Die Mutter alle Katastrophen.

Sie schlägt zurück, um ihren lästigsten Widersacher, den Menschen, endlich loszuwerden. 

Jeder redet vom Klimawandel, der vor der Tür steht, wenn man nicht an der stetig wachsenden Umweltverschmutzung, ja -zerstörung arbeitet. Wobei daran heftig gearbeitet wird. Besser wäre es, dieser Entwicklung, gerade auch in den Entwicklungsländern, entgegenzuwirken. Hier ist man stolz auf verbesserte Wärmedämmung, während anderswo auf der Erde billig Produkte unter Außerachtlassung aller Umweltaspekte produziert werden. Produkte, die allein deswegen dort hergestellt werden, damit wir sie dann günstiger erwerben können, als wenn sie hierzulande gefertigt würden. Die wir dann in unseren gut gedämmten vier Wänden verwenden, bis wir sie wegwerfen und neue kaufen. Die ausrangierten Dinge entsorgen wir hier, aber umweltfreundlich. Was durch die neu hergestellten Gegenstände mehr als aufgewogen wird.
Aber die Katastrophen, die daraus resultieren, passieren auch weit genug entfernt.

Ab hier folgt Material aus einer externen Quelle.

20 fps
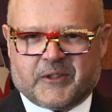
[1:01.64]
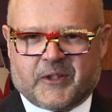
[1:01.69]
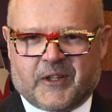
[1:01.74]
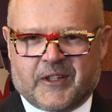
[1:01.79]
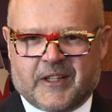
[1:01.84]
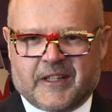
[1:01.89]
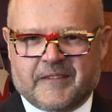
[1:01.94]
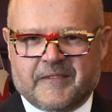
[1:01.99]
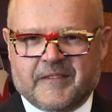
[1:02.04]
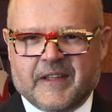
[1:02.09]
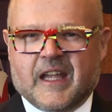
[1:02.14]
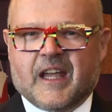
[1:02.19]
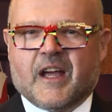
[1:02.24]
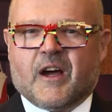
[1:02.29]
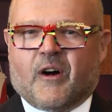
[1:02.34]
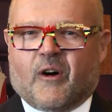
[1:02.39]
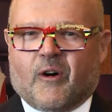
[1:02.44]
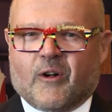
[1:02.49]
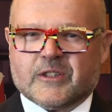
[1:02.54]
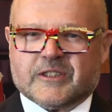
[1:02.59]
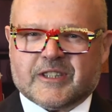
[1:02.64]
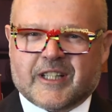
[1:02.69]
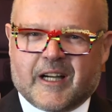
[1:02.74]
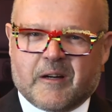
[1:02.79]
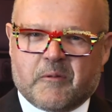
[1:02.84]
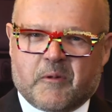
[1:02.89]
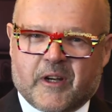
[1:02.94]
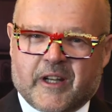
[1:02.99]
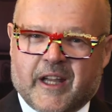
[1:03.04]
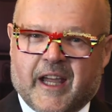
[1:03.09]
können. Also,
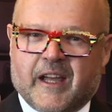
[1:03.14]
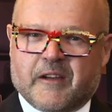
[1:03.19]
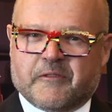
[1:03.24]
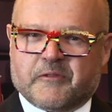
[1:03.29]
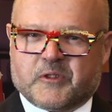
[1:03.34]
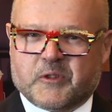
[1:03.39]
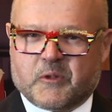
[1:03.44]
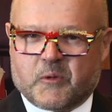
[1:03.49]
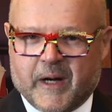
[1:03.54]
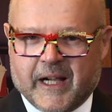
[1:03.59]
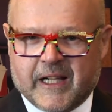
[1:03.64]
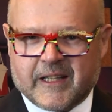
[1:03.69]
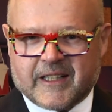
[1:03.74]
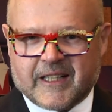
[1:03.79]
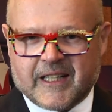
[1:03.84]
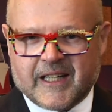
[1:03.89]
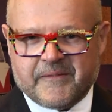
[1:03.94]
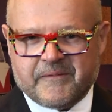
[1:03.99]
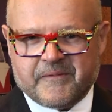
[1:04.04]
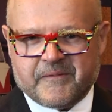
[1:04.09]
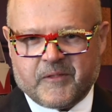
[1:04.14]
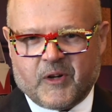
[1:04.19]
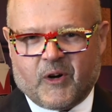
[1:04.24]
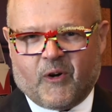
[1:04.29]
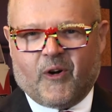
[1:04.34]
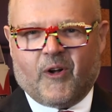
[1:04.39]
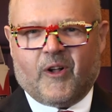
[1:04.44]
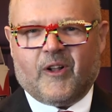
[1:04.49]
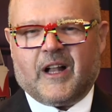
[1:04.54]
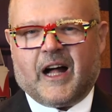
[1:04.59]
I want to have to welcome
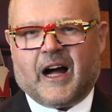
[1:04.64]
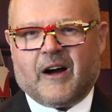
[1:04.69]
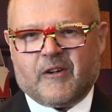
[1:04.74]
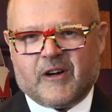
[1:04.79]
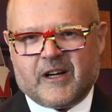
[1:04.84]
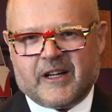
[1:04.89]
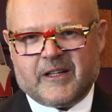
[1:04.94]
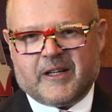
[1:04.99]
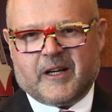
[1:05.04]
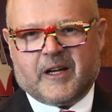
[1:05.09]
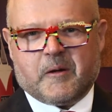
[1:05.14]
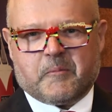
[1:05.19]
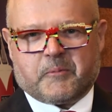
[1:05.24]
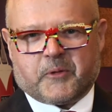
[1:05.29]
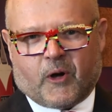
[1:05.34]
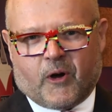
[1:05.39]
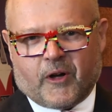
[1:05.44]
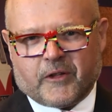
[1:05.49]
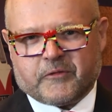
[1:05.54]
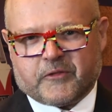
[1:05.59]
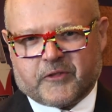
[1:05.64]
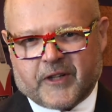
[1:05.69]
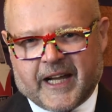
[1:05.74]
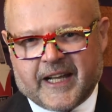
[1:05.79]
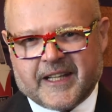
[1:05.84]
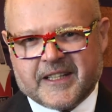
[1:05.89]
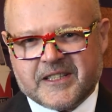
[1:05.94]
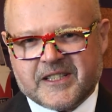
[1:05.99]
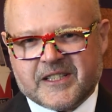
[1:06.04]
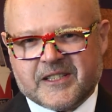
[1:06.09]
all our abroad
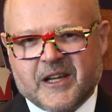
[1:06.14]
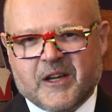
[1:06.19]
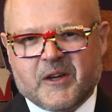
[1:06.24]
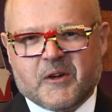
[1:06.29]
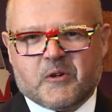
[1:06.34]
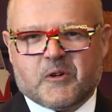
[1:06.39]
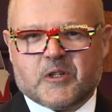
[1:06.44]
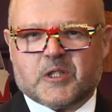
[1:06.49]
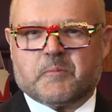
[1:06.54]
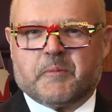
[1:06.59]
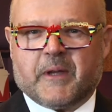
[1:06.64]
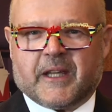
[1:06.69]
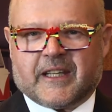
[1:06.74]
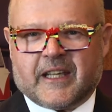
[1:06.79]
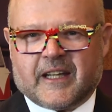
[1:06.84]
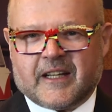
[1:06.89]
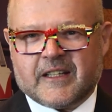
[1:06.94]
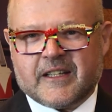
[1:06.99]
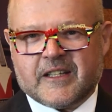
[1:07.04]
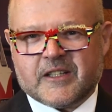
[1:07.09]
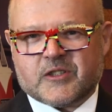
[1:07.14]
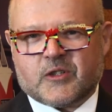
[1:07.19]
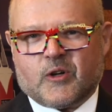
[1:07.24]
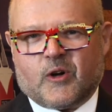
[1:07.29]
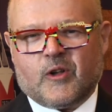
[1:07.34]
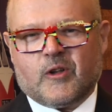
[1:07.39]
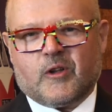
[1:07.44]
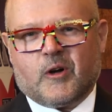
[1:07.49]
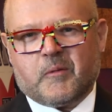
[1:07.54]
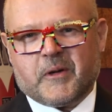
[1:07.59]
friends who speak English
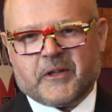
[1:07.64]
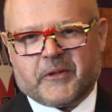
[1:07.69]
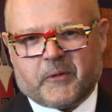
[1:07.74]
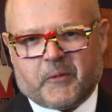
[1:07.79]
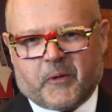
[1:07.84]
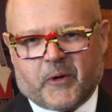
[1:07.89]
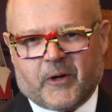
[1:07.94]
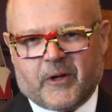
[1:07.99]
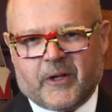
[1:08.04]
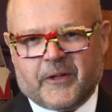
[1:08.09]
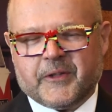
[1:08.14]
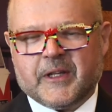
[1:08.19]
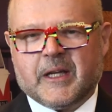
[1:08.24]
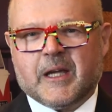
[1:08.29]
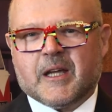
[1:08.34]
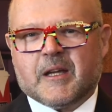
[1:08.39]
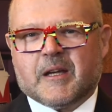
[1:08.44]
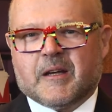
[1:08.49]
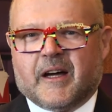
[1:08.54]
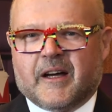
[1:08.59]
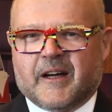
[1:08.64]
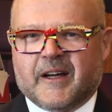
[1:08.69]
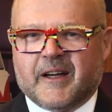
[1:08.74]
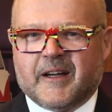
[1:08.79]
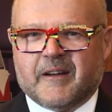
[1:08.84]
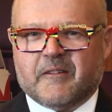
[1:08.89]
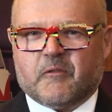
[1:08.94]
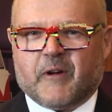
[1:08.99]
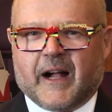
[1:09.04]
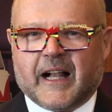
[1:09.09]
all over the world.
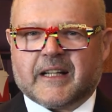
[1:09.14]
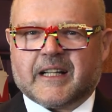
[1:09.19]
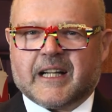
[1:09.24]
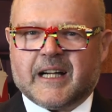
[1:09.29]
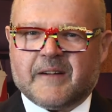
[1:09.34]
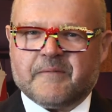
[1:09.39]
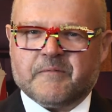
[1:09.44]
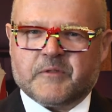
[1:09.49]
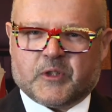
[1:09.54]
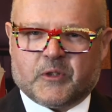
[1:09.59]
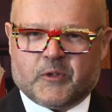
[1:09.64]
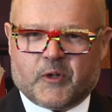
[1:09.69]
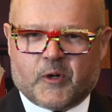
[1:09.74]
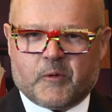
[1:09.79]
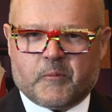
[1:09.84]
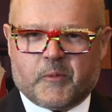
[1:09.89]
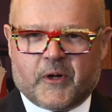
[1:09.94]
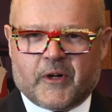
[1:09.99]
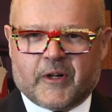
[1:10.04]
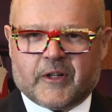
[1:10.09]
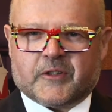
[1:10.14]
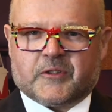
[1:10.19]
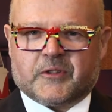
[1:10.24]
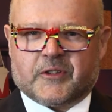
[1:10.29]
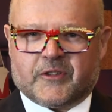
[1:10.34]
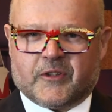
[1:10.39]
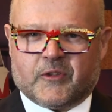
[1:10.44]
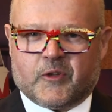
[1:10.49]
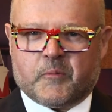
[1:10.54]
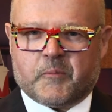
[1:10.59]
Uh, welcome to Nuremberg, to
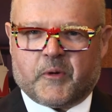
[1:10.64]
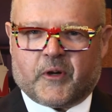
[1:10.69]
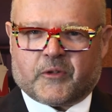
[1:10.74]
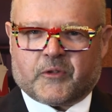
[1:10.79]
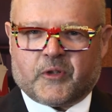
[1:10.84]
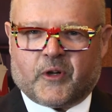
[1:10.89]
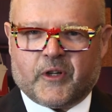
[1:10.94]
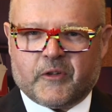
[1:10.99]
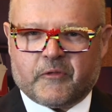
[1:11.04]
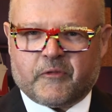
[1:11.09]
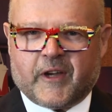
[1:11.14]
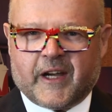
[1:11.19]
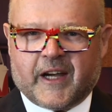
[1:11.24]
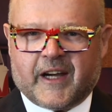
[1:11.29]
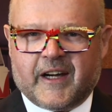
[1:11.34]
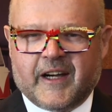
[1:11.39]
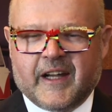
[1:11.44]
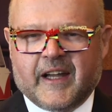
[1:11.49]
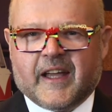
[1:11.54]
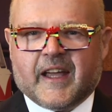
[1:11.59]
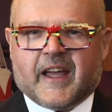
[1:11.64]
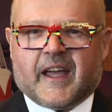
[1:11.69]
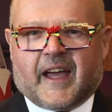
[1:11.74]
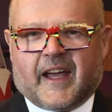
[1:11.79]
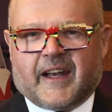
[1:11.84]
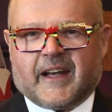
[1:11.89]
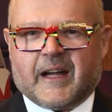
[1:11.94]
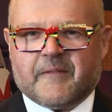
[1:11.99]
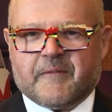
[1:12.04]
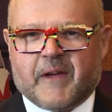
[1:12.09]
the Nuremberg Toy Fair,
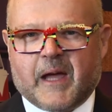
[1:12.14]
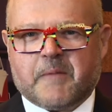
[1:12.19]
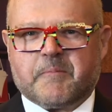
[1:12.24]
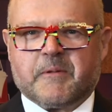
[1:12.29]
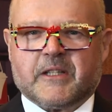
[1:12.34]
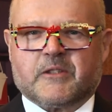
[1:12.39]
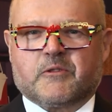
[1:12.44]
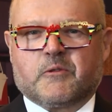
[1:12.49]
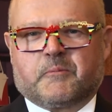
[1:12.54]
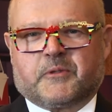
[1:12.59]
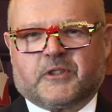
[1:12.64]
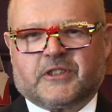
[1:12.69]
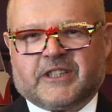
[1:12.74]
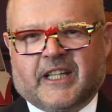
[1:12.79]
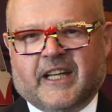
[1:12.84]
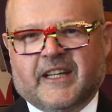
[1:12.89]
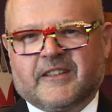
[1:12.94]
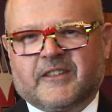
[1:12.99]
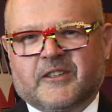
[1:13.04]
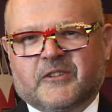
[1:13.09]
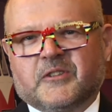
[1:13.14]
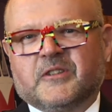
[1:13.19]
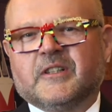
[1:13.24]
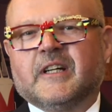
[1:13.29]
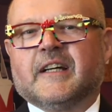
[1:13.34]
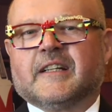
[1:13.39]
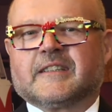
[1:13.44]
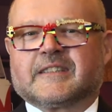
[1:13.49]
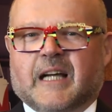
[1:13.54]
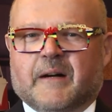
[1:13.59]
and I'm happy to present you
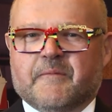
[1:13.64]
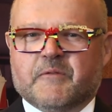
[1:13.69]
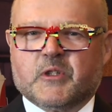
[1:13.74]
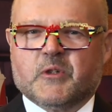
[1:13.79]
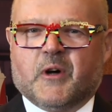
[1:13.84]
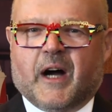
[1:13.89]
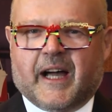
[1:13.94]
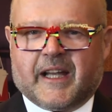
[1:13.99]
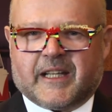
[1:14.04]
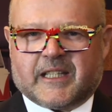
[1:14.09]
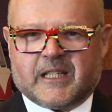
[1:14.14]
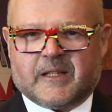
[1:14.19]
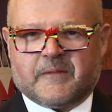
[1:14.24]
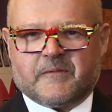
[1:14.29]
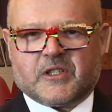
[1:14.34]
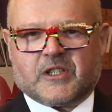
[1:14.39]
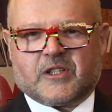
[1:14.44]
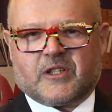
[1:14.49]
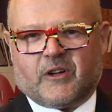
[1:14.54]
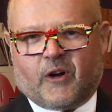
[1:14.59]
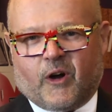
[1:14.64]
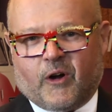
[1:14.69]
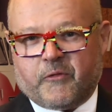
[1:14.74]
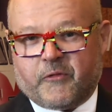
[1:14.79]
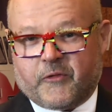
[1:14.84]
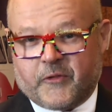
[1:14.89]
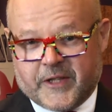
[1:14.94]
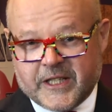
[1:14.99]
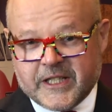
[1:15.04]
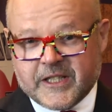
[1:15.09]
some new items
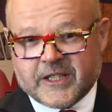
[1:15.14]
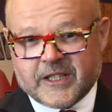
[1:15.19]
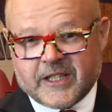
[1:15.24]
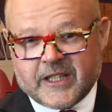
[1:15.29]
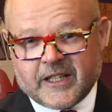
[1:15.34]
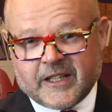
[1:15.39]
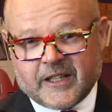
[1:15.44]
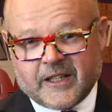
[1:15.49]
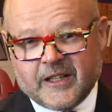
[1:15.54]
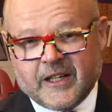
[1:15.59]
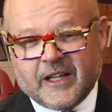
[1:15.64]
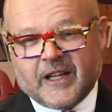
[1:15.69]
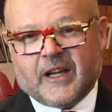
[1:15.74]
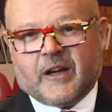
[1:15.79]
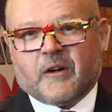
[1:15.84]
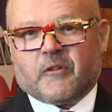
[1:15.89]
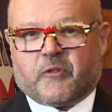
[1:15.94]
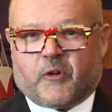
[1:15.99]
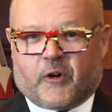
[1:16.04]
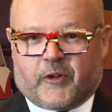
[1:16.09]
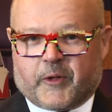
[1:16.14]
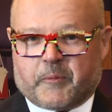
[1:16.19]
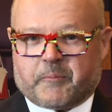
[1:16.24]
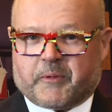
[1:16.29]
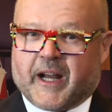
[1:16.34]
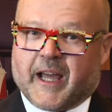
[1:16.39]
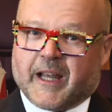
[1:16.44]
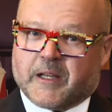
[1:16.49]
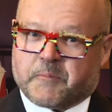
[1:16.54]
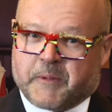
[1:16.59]
of this year for the
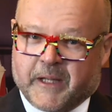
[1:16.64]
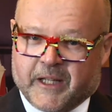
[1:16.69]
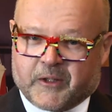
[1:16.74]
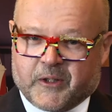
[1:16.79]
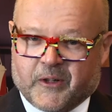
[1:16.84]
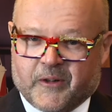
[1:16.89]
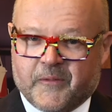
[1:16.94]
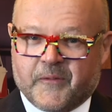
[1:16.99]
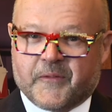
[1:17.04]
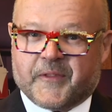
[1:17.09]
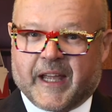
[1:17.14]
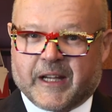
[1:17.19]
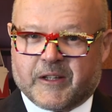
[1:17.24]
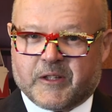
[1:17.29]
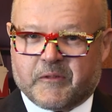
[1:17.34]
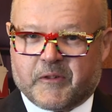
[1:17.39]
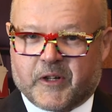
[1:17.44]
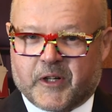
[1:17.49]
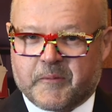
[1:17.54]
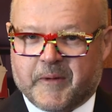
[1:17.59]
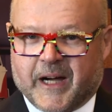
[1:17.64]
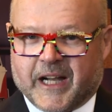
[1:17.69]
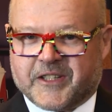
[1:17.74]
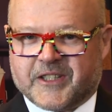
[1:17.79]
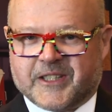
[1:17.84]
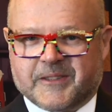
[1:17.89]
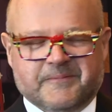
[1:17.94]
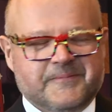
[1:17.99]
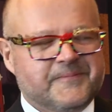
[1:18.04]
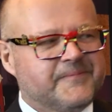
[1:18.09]
brand Pico. Thank you very
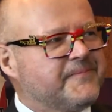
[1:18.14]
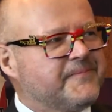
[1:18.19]
much.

Weit genug, um uns zu treffen, aber nahe genug, um beim Verfolgen der Nachrichten betroffen zu sein.

Oder ist das alles nur Einbildung und die subjektive Sicht der Häufung nur auf bessere Sensationsberichterstattung zurückzuführen? Ist es normal um diese Jahreszeit, daß irgendwo auf der Welt Menschen Opfer von Naturgewalten werden? Wobei etwa Sizilien, wo fast unbemerkt auch tödliche Überschwemmungen stattfanden, nur eine Flugstunde entfernt liegt.  
Oder 15 Autostunden, was auch keine bessere Umweltbilanz aufweist.

Die Natur schlägt zurück. Während wir noch debattieren, bis zu welchem Jahr wir um wieviel Prozent die Umwelt weniger schädigen könnten.
Nach uns die Sintflut.

Es könnte sein, daß das nicht nur ein Spruch ist.